The saga of 101 Wykeham Road in Washington goes on...

The Paligroup, the owner of the Wykeham Road property from California, recently applied for a modification to the site plan and to the 2013 settlement agreement for the previously approved, specially permitted use of the former Wykeham Rise School for Girls property.

The special permit would allow construction of an inn, with stipulations.

The first session of the Washington Zoning Commission’s public hearing occurred July 13 on the Paligroup’s application.

After a three-hour session, zoning chairman Nick Solley continued the hearing to Tuesday, Aug. 11.

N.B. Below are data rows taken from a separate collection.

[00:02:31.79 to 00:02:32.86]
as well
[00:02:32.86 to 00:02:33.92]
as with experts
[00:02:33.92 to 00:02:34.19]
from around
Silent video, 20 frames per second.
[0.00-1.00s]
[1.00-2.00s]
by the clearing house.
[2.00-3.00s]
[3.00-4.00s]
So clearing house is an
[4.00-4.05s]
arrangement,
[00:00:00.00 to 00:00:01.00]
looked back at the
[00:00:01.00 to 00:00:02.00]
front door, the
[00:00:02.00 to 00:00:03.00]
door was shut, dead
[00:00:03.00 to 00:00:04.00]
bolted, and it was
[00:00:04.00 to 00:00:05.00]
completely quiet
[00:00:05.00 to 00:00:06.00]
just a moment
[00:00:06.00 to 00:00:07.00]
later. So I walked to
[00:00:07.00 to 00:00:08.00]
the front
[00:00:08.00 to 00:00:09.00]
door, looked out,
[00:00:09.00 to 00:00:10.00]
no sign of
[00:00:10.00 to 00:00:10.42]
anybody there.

Attorney Robert Fisher, representing the Paligroup, said the group “specializes in small inns in residential areas.”

The proposed modifications would reduce the footprint of the main building by more than 2,000 square feet, as well as eliminating three detached cottages, reducing room count in the main building from 54 to 53, and result in reduced overall lot coverage by more than one percent from the previously approved plan.

Paul Szymanski of Arthur Howland & Associates in New Milford, also representing the applicant, said another acre of woodland would remain with the elimination of the three cottages, impervious surfaces would be reduced, and mature trees would be saved.

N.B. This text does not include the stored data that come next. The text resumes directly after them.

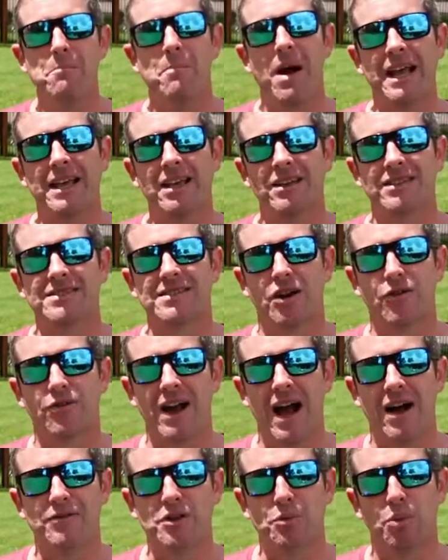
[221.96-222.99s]
making yourself
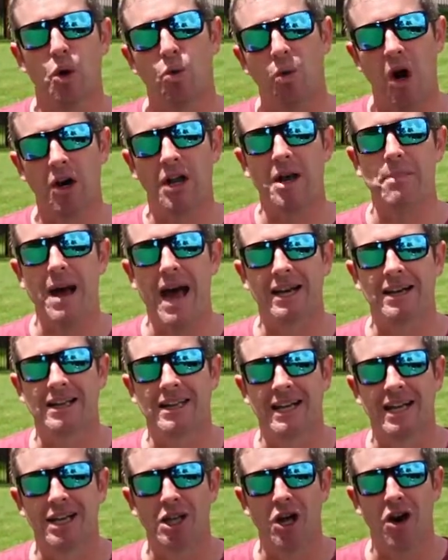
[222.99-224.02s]
comfortable while you're
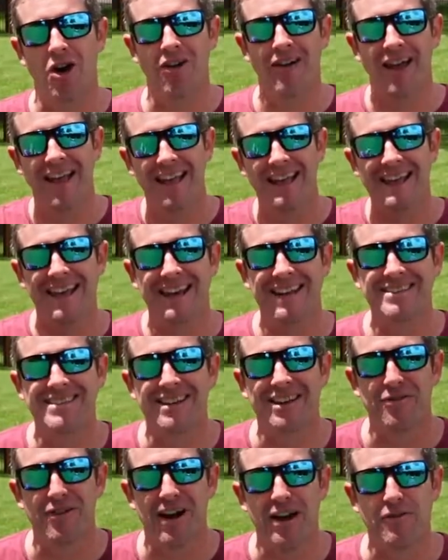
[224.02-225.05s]
paddling along, getting to
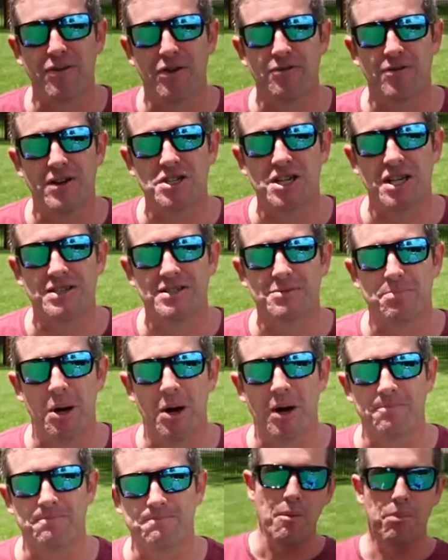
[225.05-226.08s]
your favorite fishing
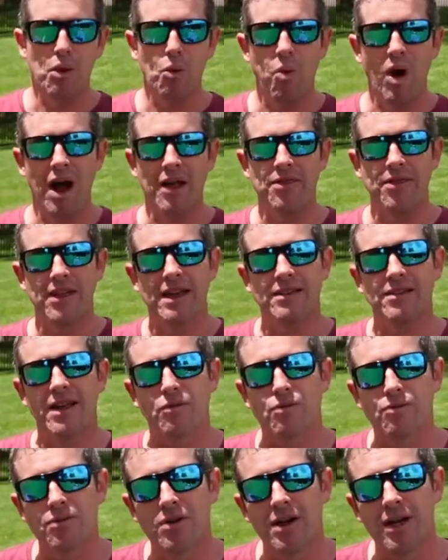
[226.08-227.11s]
spot. But one thing
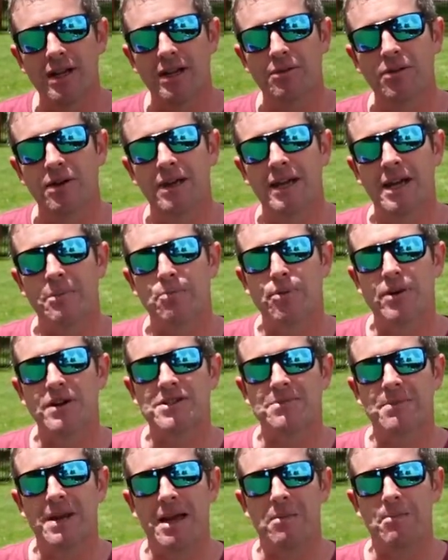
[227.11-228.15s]
that really, really
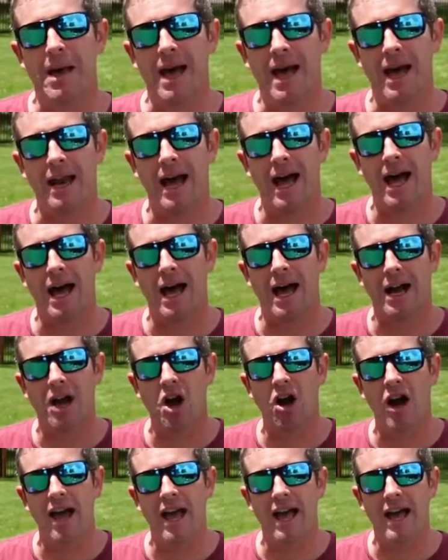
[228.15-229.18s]
impressed me about our
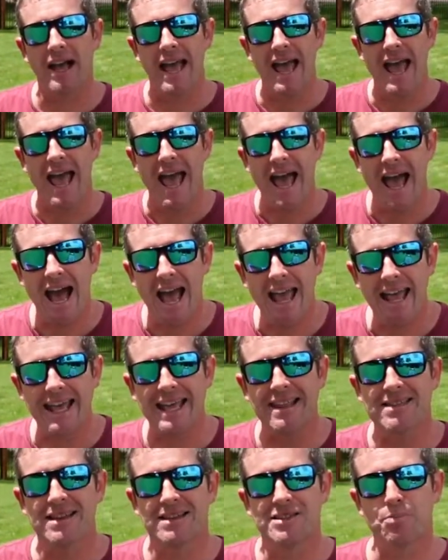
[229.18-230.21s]
kayak
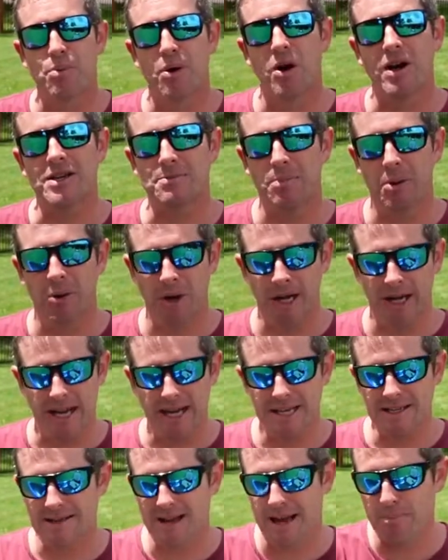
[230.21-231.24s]
in this price point
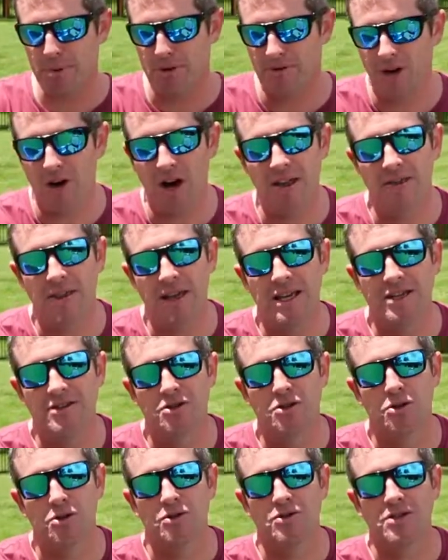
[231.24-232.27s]
is they provide these
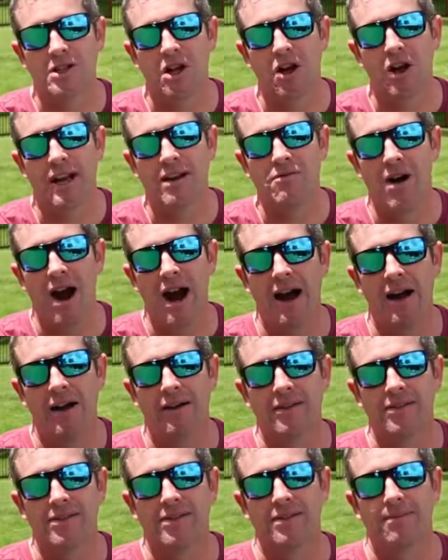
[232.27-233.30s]
two sliding
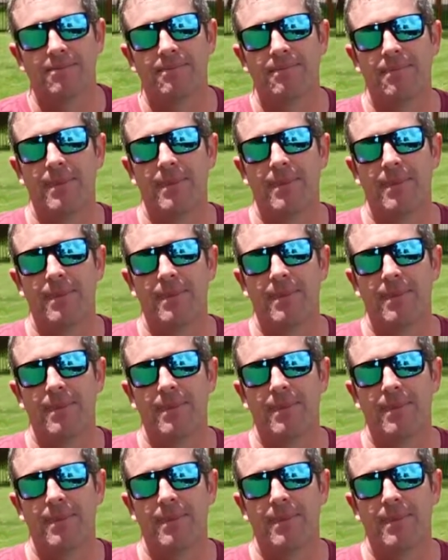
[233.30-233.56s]
rails.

Ground cover would be “meadow,” not lawn, the landscape architect noted.

However, attorney Gail McTaggart, representing five neighboring property owners, argues the new modifications would actually be “directly contrary to the restrictions of the settlement agreement.”

McTaggart said plans submitted by the Paligroup to the state Department of Energy and Environmental Protection tell a different story than the one presented at the zoning hearing.

She explained the pool area would be doubled, with new lawn and hot tub. Alcohol would be served at the pool and food would be brought from the kitchen in the main building to guests and patrons at the pool, she said.

The current proposed plan would actually allow much broader uses and more event-oriented uses, McTaggart said. She added the proposed revisions would increase intensity of use, with amenities including a 2,400-square-foot bar area in the restaurant and a 1,125-square-foot kitchen, instead of the approved 392-square-foot kitchen, she said.

The Paligroup‘s plans are geared for “event use,” not guest accommodations, McTaggart argues.

Solley presented a list of questions for the applicant to answer at the Aug. 11 hearing. It included lot coverage details; a floor plan of what suites would look like; and clarification of the uses of the non-restaurant public spaces.